WHAT YOU SHOULD DO: Whatever pictures appear, omit them, and repeat the data below exactly.

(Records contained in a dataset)

=== Section Start ===

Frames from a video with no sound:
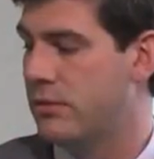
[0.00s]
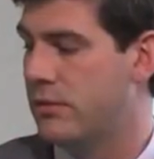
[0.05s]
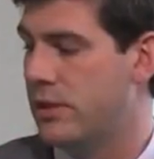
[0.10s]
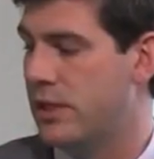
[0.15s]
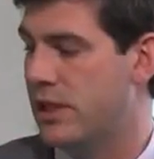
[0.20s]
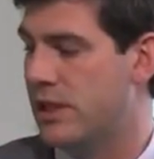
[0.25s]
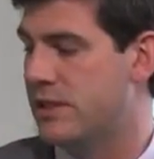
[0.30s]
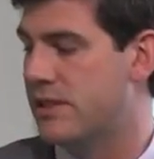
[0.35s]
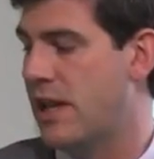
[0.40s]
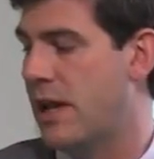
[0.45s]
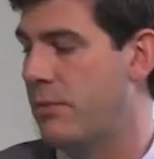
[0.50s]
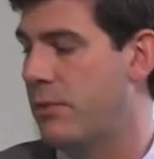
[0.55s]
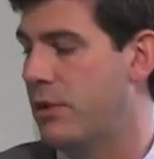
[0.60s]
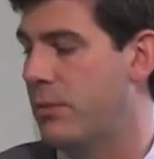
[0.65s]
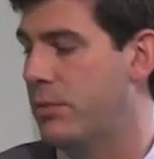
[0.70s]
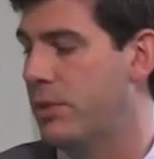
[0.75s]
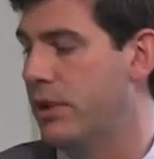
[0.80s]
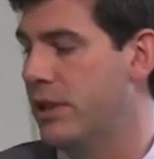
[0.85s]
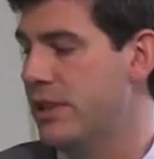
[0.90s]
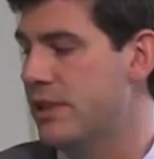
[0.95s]
He examined a
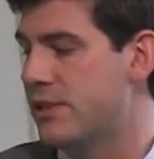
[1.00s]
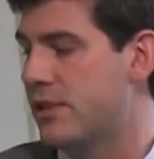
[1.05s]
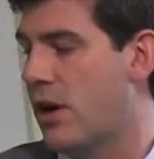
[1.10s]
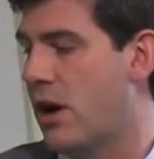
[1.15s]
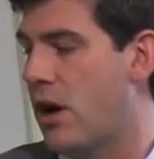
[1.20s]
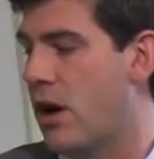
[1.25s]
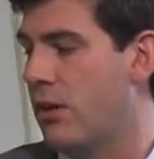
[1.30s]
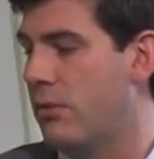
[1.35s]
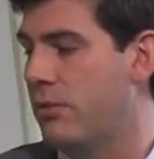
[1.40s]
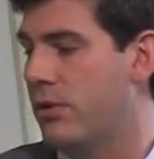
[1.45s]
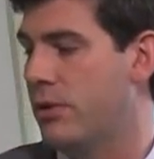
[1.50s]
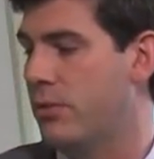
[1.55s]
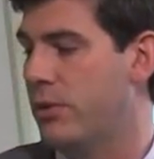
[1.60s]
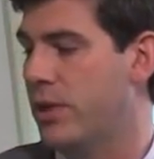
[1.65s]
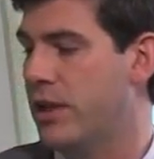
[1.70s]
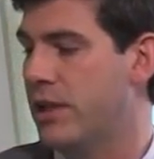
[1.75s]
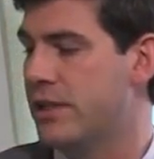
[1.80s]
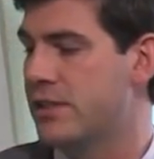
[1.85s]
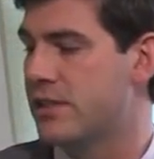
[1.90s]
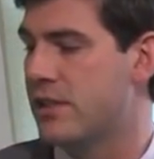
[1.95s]
police car with a
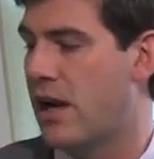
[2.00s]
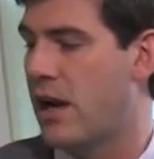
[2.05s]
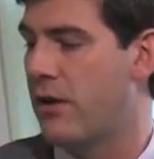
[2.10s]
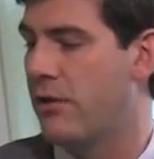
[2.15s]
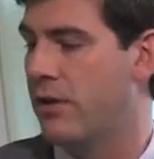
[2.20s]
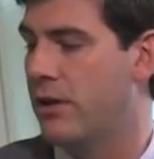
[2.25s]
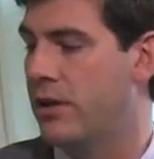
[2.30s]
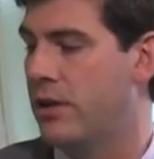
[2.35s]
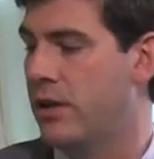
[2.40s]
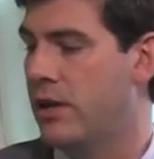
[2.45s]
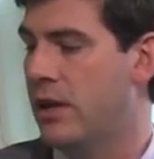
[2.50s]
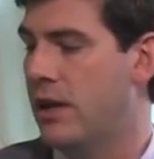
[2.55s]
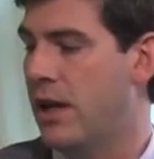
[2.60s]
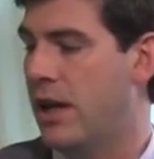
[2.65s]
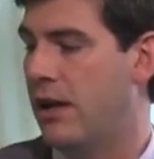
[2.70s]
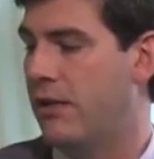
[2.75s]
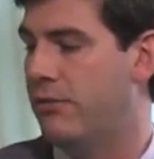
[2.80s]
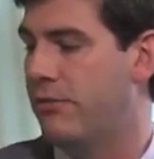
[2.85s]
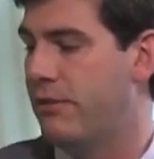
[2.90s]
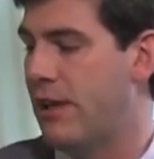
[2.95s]
wailing siren
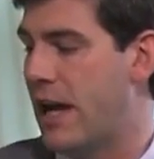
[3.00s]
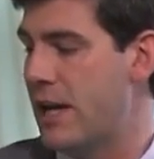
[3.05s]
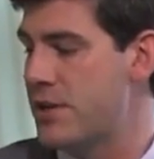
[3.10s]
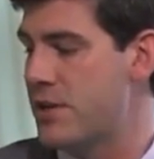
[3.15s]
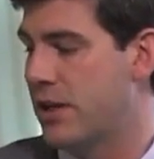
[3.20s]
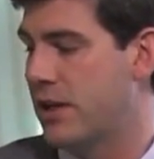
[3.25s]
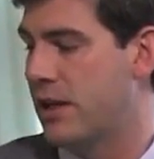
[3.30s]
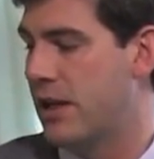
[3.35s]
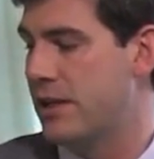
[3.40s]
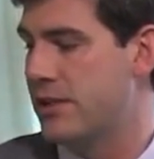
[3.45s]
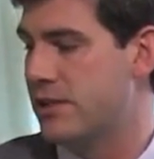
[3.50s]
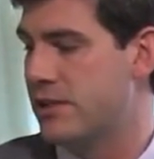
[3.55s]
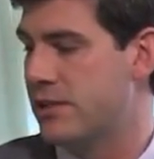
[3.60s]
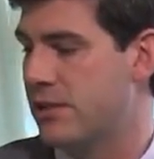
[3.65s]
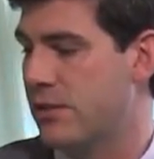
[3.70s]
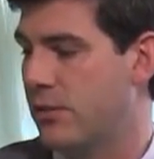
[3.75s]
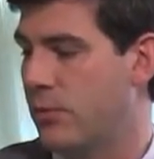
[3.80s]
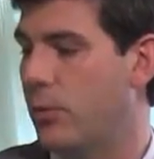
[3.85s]
and flashing lights.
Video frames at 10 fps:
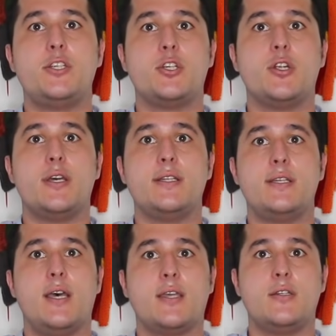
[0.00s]
shirt
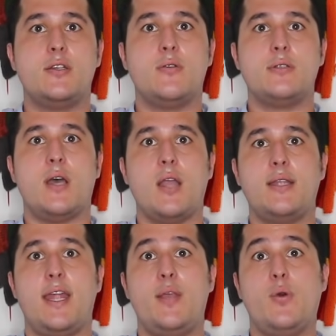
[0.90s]
untucked, don't talk
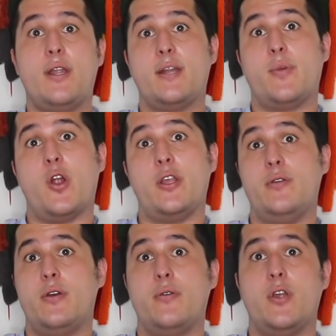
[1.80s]
to anyone at a party
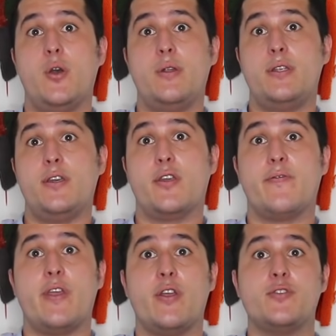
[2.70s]
you don't know until you're
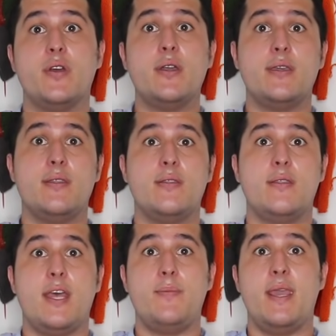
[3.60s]
very drunk and
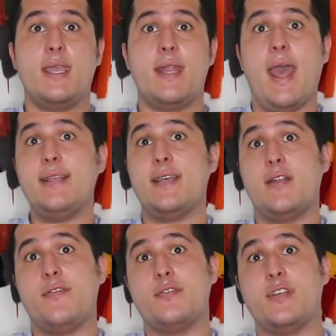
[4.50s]
then make an ass out
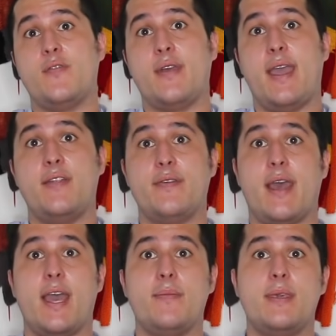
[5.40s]
of yourself kind of guy,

=== Section End ===

RESPONSE BELOW:
Frames from a video with no sound:
[0.00s]
[0.05s]
[0.10s]
[0.15s]
[0.20s]
[0.25s]
[0.30s]
[0.35s]
[0.40s]
[0.45s]
[0.50s]
[0.55s]
[0.60s]
[0.65s]
[0.70s]
[0.75s]
[0.80s]
[0.85s]
[0.90s]
[0.95s]
He examined a
[1.00s]
[1.05s]
[1.10s]
[1.15s]
[1.20s]
[1.25s]
[1.30s]
[1.35s]
[1.40s]
[1.45s]
[1.50s]
[1.55s]
[1.60s]
[1.65s]
[1.70s]
[1.75s]
[1.80s]
[1.85s]
[1.90s]
[1.95s]
police car with a
[2.00s]
[2.05s]
[2.10s]
[2.15s]
[2.20s]
[2.25s]
[2.30s]
[2.35s]
[2.40s]
[2.45s]
[2.50s]
[2.55s]
[2.60s]
[2.65s]
[2.70s]
[2.75s]
[2.80s]
[2.85s]
[2.90s]
[2.95s]
wailing siren
[3.00s]
[3.05s]
[3.10s]
[3.15s]
[3.20s]
[3.25s]
[3.30s]
[3.35s]
[3.40s]
[3.45s]
[3.50s]
[3.55s]
[3.60s]
[3.65s]
[3.70s]
[3.75s]
[3.80s]
[3.85s]
and flashing lights.
Video frames at 10 fps:
[0.00s]
shirt
[0.90s]
untucked, don't talk
[1.80s]
to anyone at a party
[2.70s]
you don't know until you're
[3.60s]
very drunk and
[4.50s]
then make an ass out
[5.40s]
of yourself kind of guy,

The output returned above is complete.